MK: Yeah. I mean, everyone has days when they feel like they don’t want to play. But I think it’s how you do on those days that really makes you a lot better—when you don’t want to play, and you’re out there, playing hard. So a typical training day for you is like—

MK: In the morning, probably about two and half to three hours tennis and gym work. And then school. And then more tennis in the afternoon, probably about two more hours. So everyday, five hours of tennis, give or take. But you’ve finished high school, right?

MK: Yeah, I graduated last May, so I’m done. I don’t have to do school for the time being. Obviously, my parents, no matter how my career goes, would like me to get an education past high school. Right now, I’ve not decided on anything. Depending on how my career goes, I could do school online, or I could do it when I’m 40 years old. [Smiling] But I’m enjoying just playing tennis right now. Do you have any hobbies outside of tennis? What do you enjoy doing when you’re not on the road?

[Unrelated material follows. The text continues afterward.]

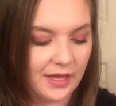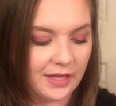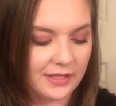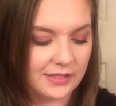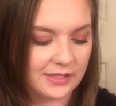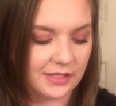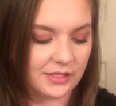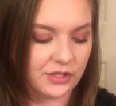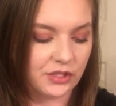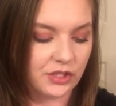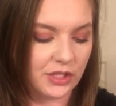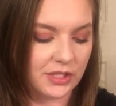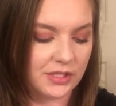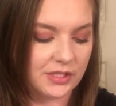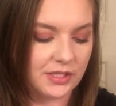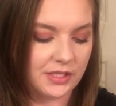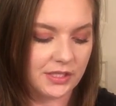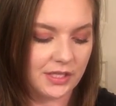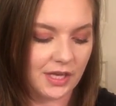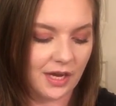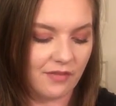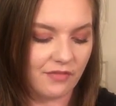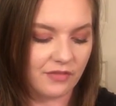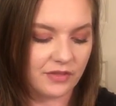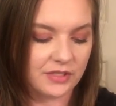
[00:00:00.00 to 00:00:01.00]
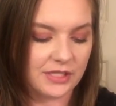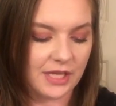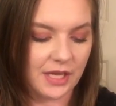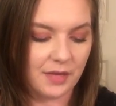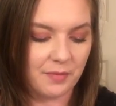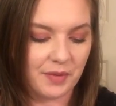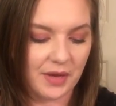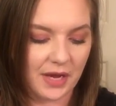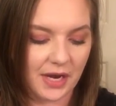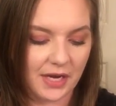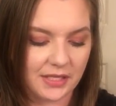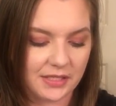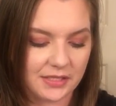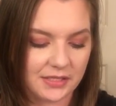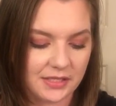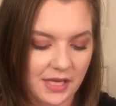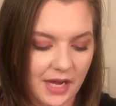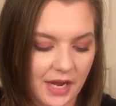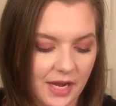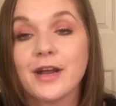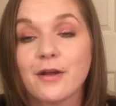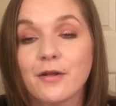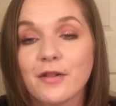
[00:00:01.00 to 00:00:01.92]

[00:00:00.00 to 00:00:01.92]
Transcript: It says, just in time for St. Paddy's Day.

MK: I mean, I just like to be normal. Like when I go home, I’ll just hang out with friends, go to the movies, go to the mall. I try to enjoy being home when I’m not traveling. It’s just good to be home. So you’re not seriously committed right now to anything outside of tennis.

MK: No, there’s nothing else. I don’t play like an instrument or anything like that, or do other sports. I’m 100 percent to tennis. This is your skill.